Os próximos tempos
serão penosos por serem o estertor final da 3ª República, mas também
libertadores porque preparam novos tempos melhores
Sou contra eleições legislativas antecipadas pelas
piores/melhores razões. Se se respeitarem os calendários eleitorais (a
propósito, porque é que o PS não propõe uma alteração da lei eleitoral?), mais
difícil será a António Costa obter uma maioria absoluta. Isto porque quanto
mais tempo passar, mais clara se tornará a sua vacuidade e ausência de
alternativa, já que ele não se atreve a propor nada, muito menos o que seria
uma genuína diferença: sair do euro. Do lado do governo, caso se liberte desta
atracção pela trapalhada e pela teimosia em manter ministros “queimados”,
poderia começar a recuperar estragos, aproveitando a tímida recuperação
económica.
Um próximo governo do PS sem maioria absoluta e em
coligação, previsivelmente com o PSD, deverá ser altamente instável. Ao imitar
Hollande, engolindo tudo o que (ainda que vagamente) prometeu, António Costa
perderá rapidamente legitimidade e o seu executivo ficará dependente do
parceiro de coligação para sobreviver. As pressões alemãs sobre os orçamentos
francês e italiano para 2015 mostram bem a ínfima margem de manobra do próximo
executivo.
A frustração com o novo governo, por este continuar com a
austeridade; a sua mesmice genérica; a sua incapacidade em produzir resultados
(o PS é anti-reformas e não é como parceiro júnior que o PSD vai fazer o que
não fez quando liderava o executivo) e a sua instabilidade crónica têm todas as
condições para destruir não só os seus protagonistas, mas também os partidos
que o apoiam. Como estes têm sido a base do “rotativismo” do regime, é o
próprio regime que estará em causa.
Porque é que este cenário, próximo de catastrófico, é bom?

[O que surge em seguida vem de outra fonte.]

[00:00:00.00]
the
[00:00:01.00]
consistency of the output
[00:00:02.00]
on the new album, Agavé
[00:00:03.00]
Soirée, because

Porque permitirá o fim da 3ª República e o início da 4ª República, que deverá
ser um 25 de Abril numa “oitava acima”, com uma democracia verdadeiramente
participativa.
Não me venham com a conversa do que se fez nos últimos 40
anos, porque qualquer regime teria feito necessariamente muito, sobretudo se
ajudado pela cornucópia de fundos comunitários. Se acham que isso faz algum
sentido, comparem os mais variados indicadores (taxa de escolarização,
analfabetismo, esperança e vida à nascença, mortalidade infantil, etc.) entre o
início (1926) e o fim (1974) da 2ª República. Como é evidente, irão encontrar
enormes melhorias.
Aliás, a 3ª República não só desperdiçou uma enorme
quantidade de fundos europeus (desperdiçar não quer dizer não gastar, mas sim
gastar em disparates que só trazem encargos futuros), como conseguiu a mais do
que duvidosa proeza de infectar o país desta gravíssima e raríssima doença que
é a divergência estrutural com a UE (crescer menos do que os outros), que já
dura há 15 anos. Esta enfermidade é gravíssima, porque sem crescimento tudo
fica posto em causa: emprego, Estado social, sustentabilidade da dívida, etc. É
raríssima, porque é contra a teoria e a prática: os mais pobres de um grupo que
partilha muito em comum, como a UE, e ainda por cima recebe fundos para
convergir, não são suposto – de modo algum – estarem a divergir, ainda por cima
durante tanto tempo. E Portugal é caso único na UE, entre os mais pobres, onde
isso se verifica.
Por tudo isto, a que acresce esse feito “invejável” de ter
conseguido três “quase bancarrotas” em menos de quatro décadas, parece-me mais
do que suficiente para colocar um ponto final neste regime, que já há muito
está podre.
Como venho dizendo, acredito que o inquérito parlamentar ao
caso BES e o previsível julgamento de Ricardo Salgado também deverão ajudar a
trazer à superfície muita da porcaria em que o regime se tem baseado. A 3ª
República transformou-se num conjunto de instituições extractivas, sugando
rendas e dinheiros públicos nos mais inconcebíveis contratos, até hoje
inexplicavelmente ainda não investigados, quando os seus termos mais do que
indiciam corrupção.
Os tempos que se avizinham parece que em tudo ajudarão a que
este regime termine sem deixar saudades. A única coisa que poderá deixar
saudades serão os sonhos iniciais, a fraternidade dos primeiros momentos que,
ainda por cima, nem sequer duraram muito tempo.